The High Court in Mpigi has directed UNRA to pay only shs4.6 million instead of shs500 million to a man as compensation for cutting down a purported spiritual tree to pave way for the construction of the Busega-Mpigi Expressway.
One of the members of the Lugave clan recently refused to allow UNRA cut down a tree they said is sacred without paying them shs500 million as compensation for allowing the shs300 billion Busega-Mpigi expressway pass through their piece of land that has the tree.
The same has since stalled the construction process of the road after one of the clan members, Hussein Katamba ran to court challenging UNRA’s move to draw plans of constructing a road to go through his piece of land which also has the spiritual tree named Nabukalu.
In court, UNRA’s defence team was joined by lawyers from the Attorney General’s chambers to argue the case.
However, on Thursday, Mpigi High Court judge, Anthony Oyuko Ojok ruled that there was no evidence to show how long the so called cultural site which also has the said tree has been in existence.
“The evidence(provided) in no way proved that the said land was a cultural site belonging to the Lugave clan and had been in existence since the 1800s,” the judge ruled.
He explained that whereas he takes cognizant of the fact that cultures and diverse ethnicities need to be protected, they should not contravene with the fundamental rights and freedoms, human dignity, democracy and the law.
“The plaintiff didn’t bring any official from Buganda kingdom to confirm the existence of the cultural site from the Lugave clan, nor did he bring any of the people who are said to always be going to the site for healing.It was only at locus that court found some individuals who were said to be interested in testifying yet the same were never witnesses during the hearing of the case.”

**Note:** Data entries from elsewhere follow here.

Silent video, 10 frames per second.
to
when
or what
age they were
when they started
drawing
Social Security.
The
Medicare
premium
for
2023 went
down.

The judge insisted there is no evidence to prove there is a cultural site at the said piece of land which also has the purported spiritual tree.
“This land is individually owned by the plaintiff for his traditional purposes as a Lugave clan member. The plaintiff also failed to prove that the tree was indeed a recognizable cultural site.”

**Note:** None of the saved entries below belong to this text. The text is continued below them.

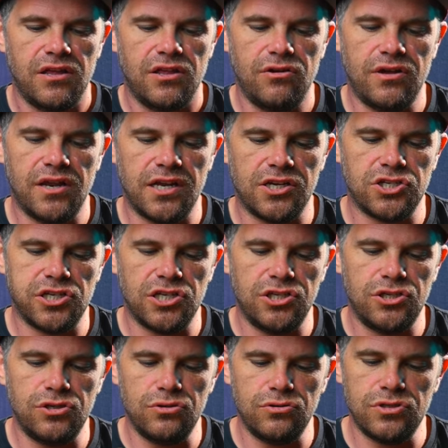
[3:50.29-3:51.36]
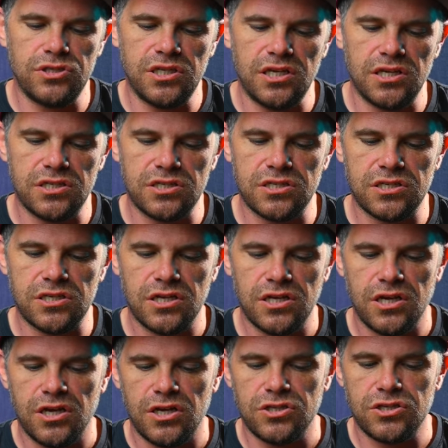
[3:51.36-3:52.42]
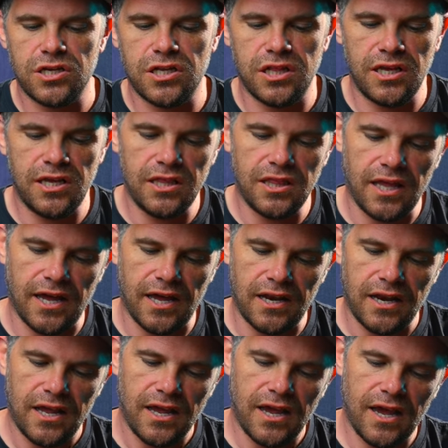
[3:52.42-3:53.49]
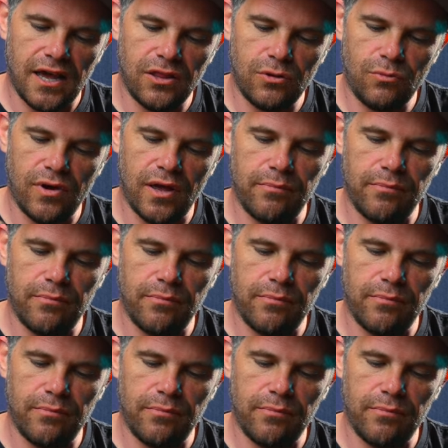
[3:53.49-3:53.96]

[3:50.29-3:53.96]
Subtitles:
you can actually use this to clean that out of the way.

In his suit, Katamba asked court to order UNRA pay him shs500 million in compensation before cutting down the tree and seeing the road pass through his piece of land.
However, during the hearing, UNRA and Attorney General’s lawyers argued that basing on the location of the land in relation to urban centres, economic activity in the area, physical and geographical factors, population density and vicinity to services such as water, electricity and roads, Katamba deserves only shs4.6 million as compensation for using his piece of land and cutting down his tree.
UNRA officials said the land measuring 0.083 acres is worth shs3.48 million, the contentious tree shs100,000 and a disturbance allowance of 30% amounting to shs1.07 million.
On Thursday, the Mpigi High Court judge reasoned with UNRA’s lawyers that Katamba cannot ask for shs500 million as compensation but can rather get only shs4.6 million.
“Since this court cannot hear from spirits as it only bases on viable evidence adduced before it, I am unable to find the claim of shs500 million justifiable. It is rather gluttonous of the plaintiff to want to reap from what he didn’t sow,” Justice Oyuko said.
“The defendant is hereby allowed to pay the plaintiff the compensatory amount of shs4.6million due to him over the said land and if he refuses to take the said money, let it be deposited in court. The defendant can proceed with the road construction over the land.”